The Federal Government has given reasons why the budgetary allocation to agriculture in the 2017 budget  was low at N92 billion despite its earlier commitment to make it a priority sector of the economy.

President Muhammadu Buhari had during his budget presentation said the sum was to complement the existing efforts by the Federal Ministry of Agriculture and Central Bank of Nigeria (CBN) to boost agricultural productivity through increased intervention funding at single digit interest rate with the Anchor Borrowers, commercial agricultural credit scheme and the Nigeria Incentive-Based Risk-Sharing System for Agricultural Lending.

Chairman, House Committee on Rural Development, Oladipupo Olatunde Adebutu, had, during budget defence, decried the allocation, saying it was  “too small for the work at hand”.

He had also noted that the 1.7 per cent of the budget allotted to agriculture and rural development was still not good enough in a country where at least half of the population lives in the rural areas.

The Minister of Budget and National Planning, Udo Udoma,  who was “guest of the week” on Liberty television and  radio programme at  the weekend, said agriculture is for the private sector and the government has no intention of taking over the farms and factories from the farmers.

Related News

He specifically noted that the role of government is to provide the enabling environment for the farmers to succeed. According to him, “agricultural production is for the private sector. We don’t want to take over that from the private sector. We don’t want to take over farms from the farmers, we want the farmers to produce, we don’t want to take over the factories from the owners.

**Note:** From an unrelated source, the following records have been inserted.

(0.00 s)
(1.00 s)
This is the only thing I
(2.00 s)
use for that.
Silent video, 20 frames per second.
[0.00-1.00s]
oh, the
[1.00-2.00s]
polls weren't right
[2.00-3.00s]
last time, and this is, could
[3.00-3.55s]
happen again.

“What government does is to provide an enabling environment because government is not as efficient as the private sector. When we say we want to support agriculture, it does not mean we are going to do it ourselves and what is required to support agriculture.

 

“You require infrastructure and roads; people have to evacuate what they produce. You see power, water resources, we are spending N100 billion on water resources, irrigation, that is what the farmers need.”

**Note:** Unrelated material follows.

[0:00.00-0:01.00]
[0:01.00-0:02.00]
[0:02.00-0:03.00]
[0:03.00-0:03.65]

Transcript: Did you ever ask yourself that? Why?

Udoma also explained that it is not the spending of money on the farmers that will bring the much desired change to the agricultural sector but the spending on roads, power, health services and all the other services because that is what the farmers need. 

“But if you see the increase in the vote, we are spending over a N100 billion on agriculture and it is more than double what was spent last year and it is more than quadruple what was spent a year before that. You see, we have increased the allocation but our role is not to take over from the farmers but to support them by providing the enabling environment,” he stated.